== MATERIAL FOR THE TASK ==

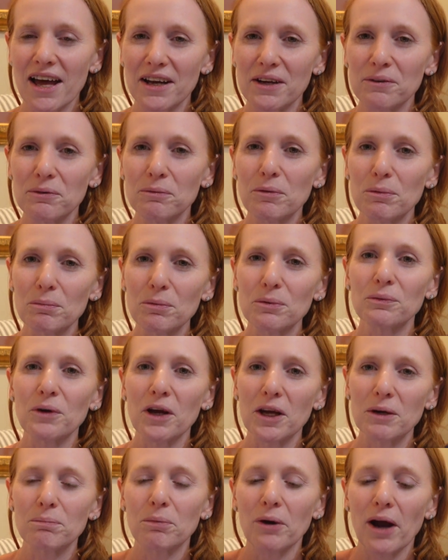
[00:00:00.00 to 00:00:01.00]
And I remember
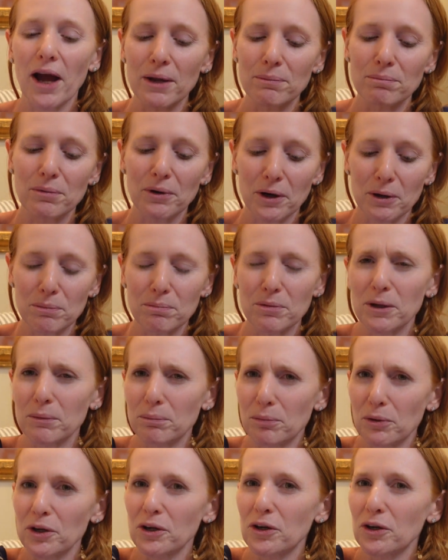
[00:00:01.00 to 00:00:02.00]
Ray Bradbury being a
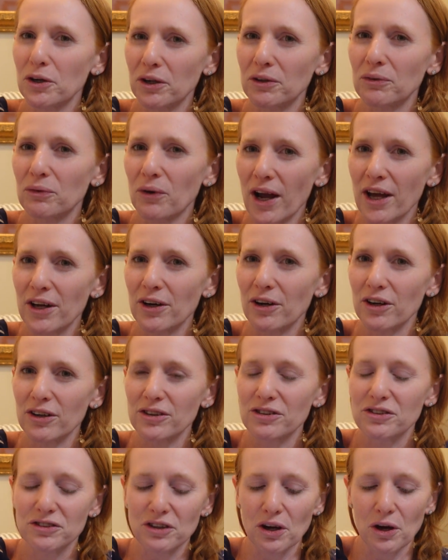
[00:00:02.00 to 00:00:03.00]
pretty good writer.
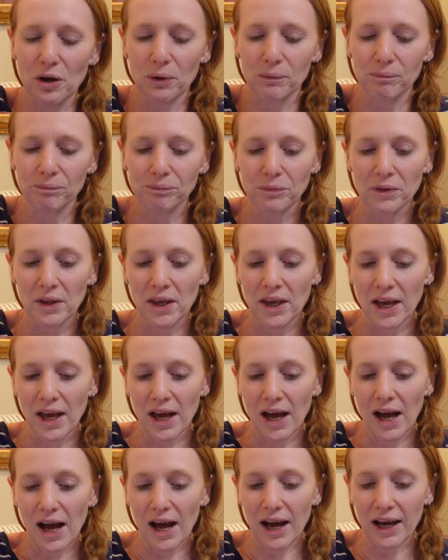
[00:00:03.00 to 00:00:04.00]
So
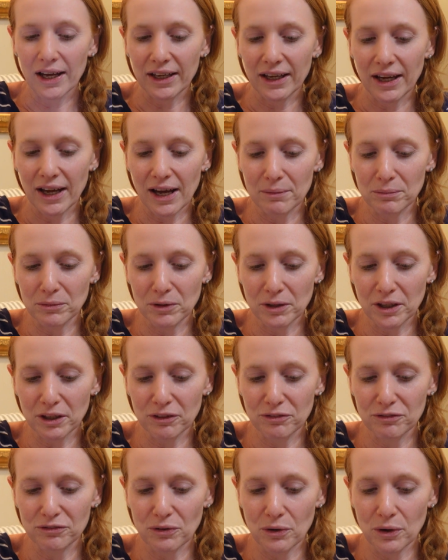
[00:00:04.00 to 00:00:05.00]
I'm
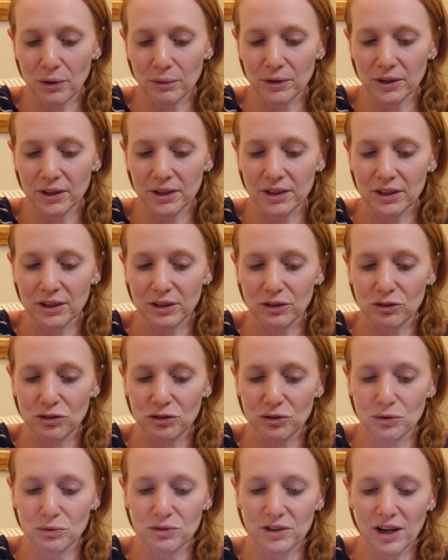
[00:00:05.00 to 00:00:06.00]
looking forward
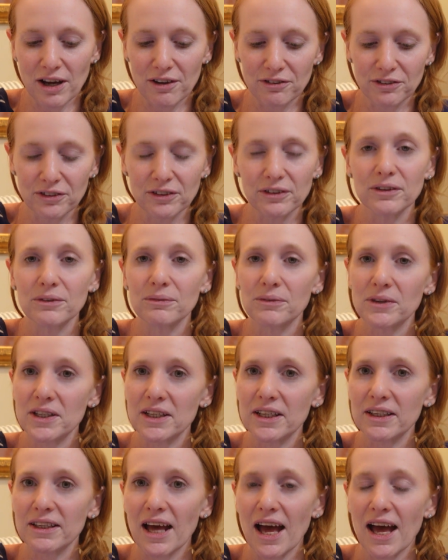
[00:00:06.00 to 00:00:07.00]
to definitely
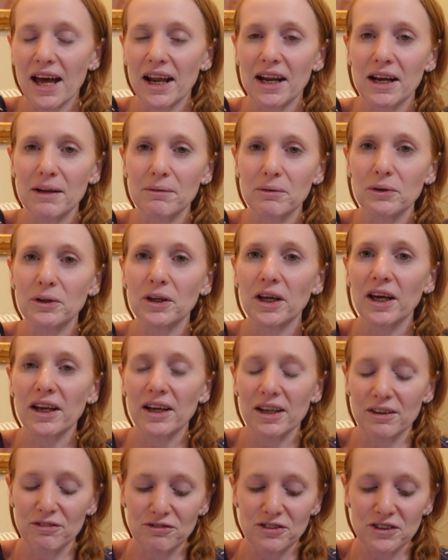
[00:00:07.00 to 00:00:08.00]
reading that, and I'm going to get
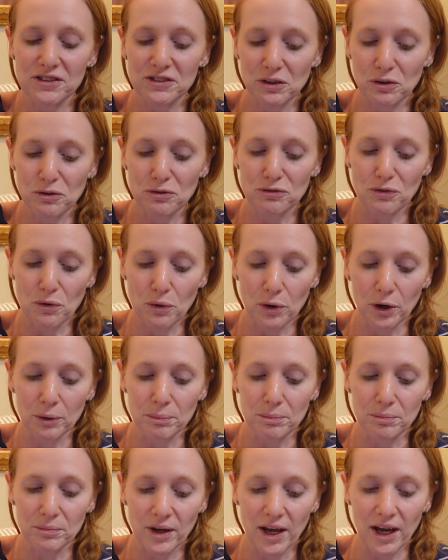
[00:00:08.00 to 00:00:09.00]
it in physical
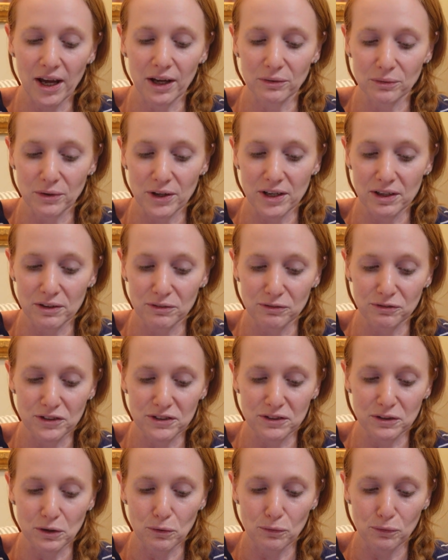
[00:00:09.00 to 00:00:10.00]
form and read it in
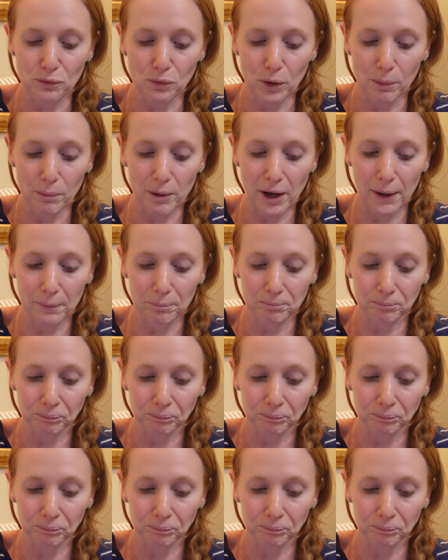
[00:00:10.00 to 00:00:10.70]
physical format.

===

_EXERCISE DESCRIPTION:_
Where a line contains "[00:00:05.00 to 00:00:06.00]", begin there and transcribe every line through the last one of the records above, exactly and with no pictures.

_RESULT:_
[00:00:05.00 to 00:00:06.00]
looking forward
[00:00:06.00 to 00:00:07.00]
to definitely
[00:00:07.00 to 00:00:08.00]
reading that, and I'm going to get
[00:00:08.00 to 00:00:09.00]
it in physical
[00:00:09.00 to 00:00:10.00]
form and read it in
[00:00:10.00 to 00:00:10.70]
physical format.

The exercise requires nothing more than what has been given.